In 2012 I was attending school at South Dakota State in Brookings, SD. Colton was heading home on leave after his Afghanistan combat mission. He stopped in Brookings just before Easter to see my brother Haley and I. Colton then proceeded to go home and we would meet again over Easter break. Little did I know, that Easter day would be the last time I saw my oldest brother.
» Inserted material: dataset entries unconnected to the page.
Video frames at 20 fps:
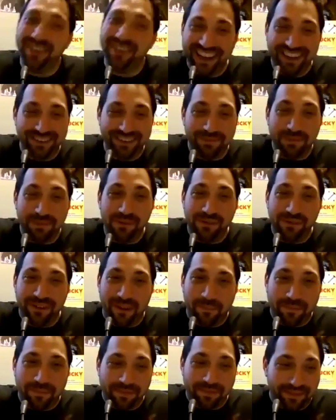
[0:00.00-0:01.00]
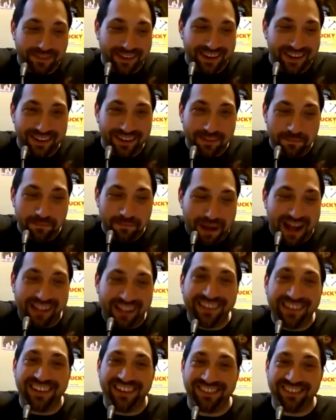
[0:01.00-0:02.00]
Well, yeah, he's moving up the
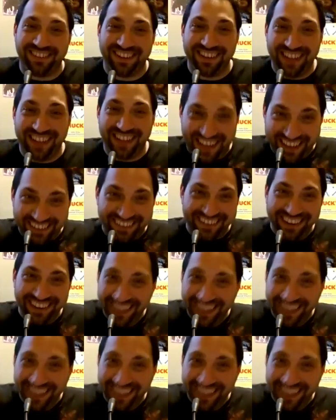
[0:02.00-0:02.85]
politician ladder.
On April 28, 2012, I started the early morning by hitting the snooze button one too many times. I had plans to go workout with a friend that morning. Soon, instead of an alarm, I received a phone call from my dad. Something in his voice was off. He asked me to go to my brother’s house and see if he was home. I asked if everything was okay, but he insisted that I go find my brother Haley. Once I arrived at Haley’s house, I discovered that he was not home. I called my dad and demanded that he tell me what was going on. My dad that told me that Colton had hurt himself and that he was not okay. I knew, at that point, that my brother had taken his life. I had never felt so alone, scared, and devastated in my life.
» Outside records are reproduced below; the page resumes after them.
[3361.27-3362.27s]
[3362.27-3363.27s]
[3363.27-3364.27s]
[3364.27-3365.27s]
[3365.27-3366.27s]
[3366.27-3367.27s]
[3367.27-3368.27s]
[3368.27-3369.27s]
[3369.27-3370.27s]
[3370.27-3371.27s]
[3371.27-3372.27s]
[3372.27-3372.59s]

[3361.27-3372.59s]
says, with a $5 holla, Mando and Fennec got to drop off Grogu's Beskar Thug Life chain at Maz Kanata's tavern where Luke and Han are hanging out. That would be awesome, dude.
To this day, I can remember every detail of the moments leading up to Colton’s funeral. It seemed like the days drug on as we waited for his arrival. I have lost people in my life before. There is something about the death of a sibling that sticks with you for a lifetime. A death from suicide, puts grief on a whole different level. Losing a sibling is literally like losing a part of yourself.
It is now September 22, 2019. I sit here today as a daughter, sister, wife, and mother. It has been roughly seven and a half years since we lost Colton. The pain today, is a different pain than back in 2012. This pain makes me wonder about all the things my brother has missed out on. In addition to that, I wonder what kind of relationship Colton would have with my daughters and husband. I can tell them all about the wonderful man that was once apart of my life, but he will never be a part of theirs.
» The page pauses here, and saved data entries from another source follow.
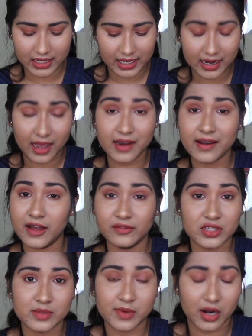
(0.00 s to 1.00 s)
Again, I love
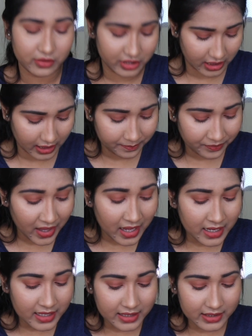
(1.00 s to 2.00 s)
this brown shade.
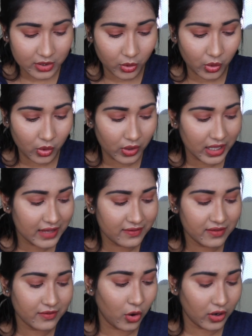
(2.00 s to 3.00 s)
So
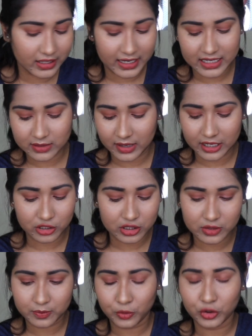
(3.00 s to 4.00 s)
even on days when I
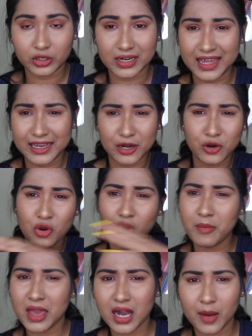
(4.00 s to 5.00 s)
just put like no
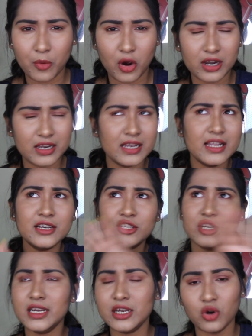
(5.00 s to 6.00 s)
makeup on,
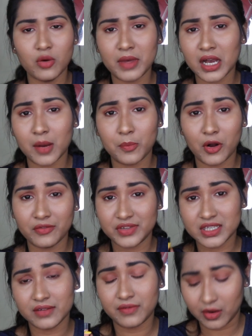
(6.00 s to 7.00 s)
literally no makeup on,
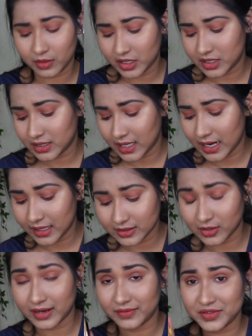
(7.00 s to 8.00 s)
this is the foundation that,
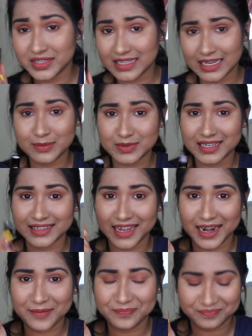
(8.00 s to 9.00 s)
sorry, this is the lipstick
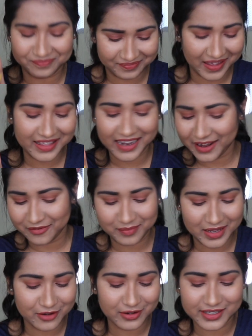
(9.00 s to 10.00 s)
that I've
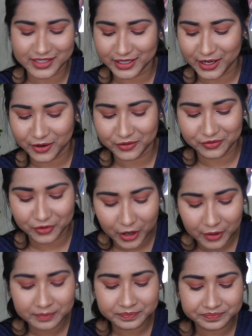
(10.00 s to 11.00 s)
been reaching out
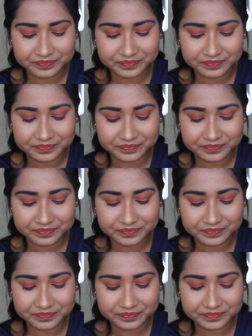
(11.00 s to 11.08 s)
for.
Yesterday, my family visited Colton’s grave at the National Cemetery. I watched my youngest daughter lay her head on Colton’s grave and give him a hug. I then listened to my eldest daughter tell him that she loves him and asks when she can see him. These are just some of the little moments and pieces that my daughters will get with their uncle. I will continue to tell them stories of their brave, strong, and loving uncle.
Everyday, we must move forward. Somedays, the pain will hit you like a train for no reason. None the less, my family fights to help other veterans struggling with PTSD. Wounds are not always visible. Once again, I never thought I would lose my brother to suicide. Be aware. Reach out.